▸ **Try it**
Although the records contain pictures, the copy must not; reproduce everything else in them exactly.

☆ ☆ ☆ ☆ ☆

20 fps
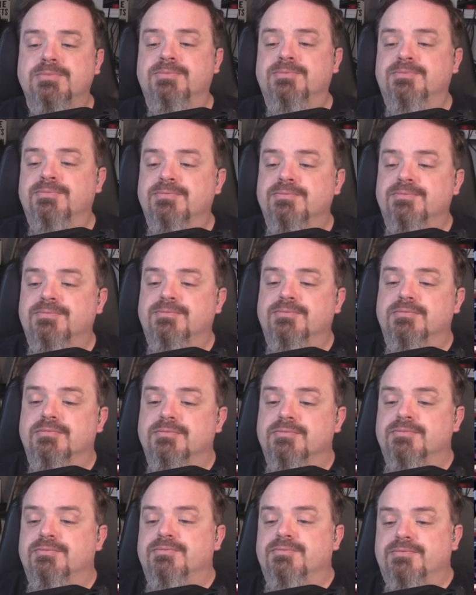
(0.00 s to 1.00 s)

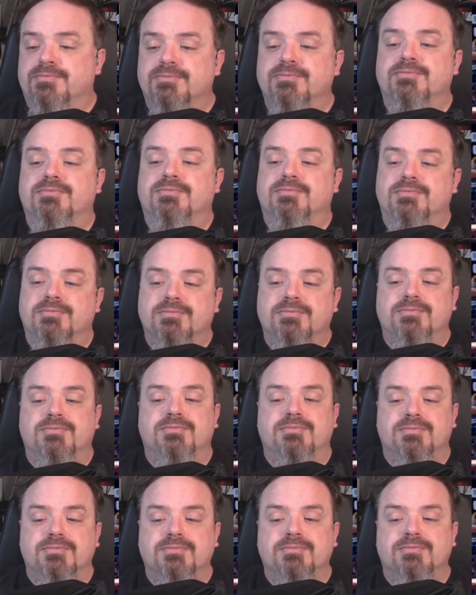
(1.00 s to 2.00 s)

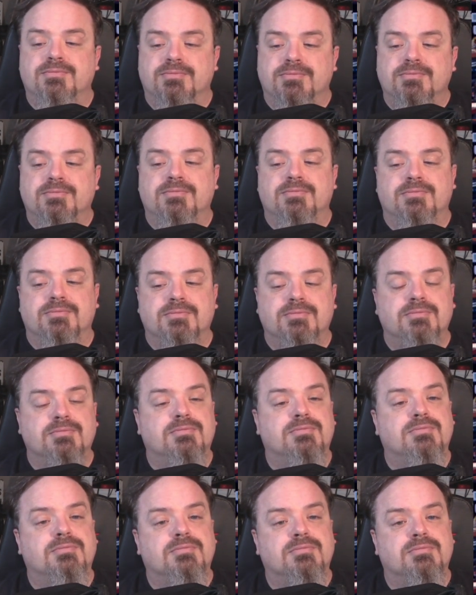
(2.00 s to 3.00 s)

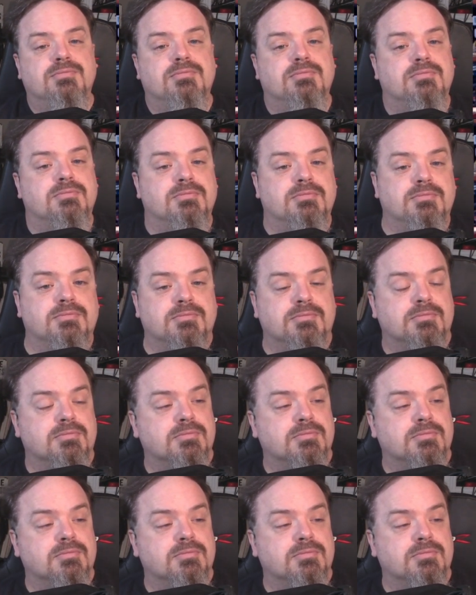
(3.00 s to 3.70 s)
The person shown says nothing.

☆ ☆ ☆ ☆ ☆

▸ **Written answer**
20 fps
(0.00 s to 1.00 s)

(1.00 s to 2.00 s)

(2.00 s to 3.00 s)

(3.00 s to 3.70 s)
The person shown says nothing.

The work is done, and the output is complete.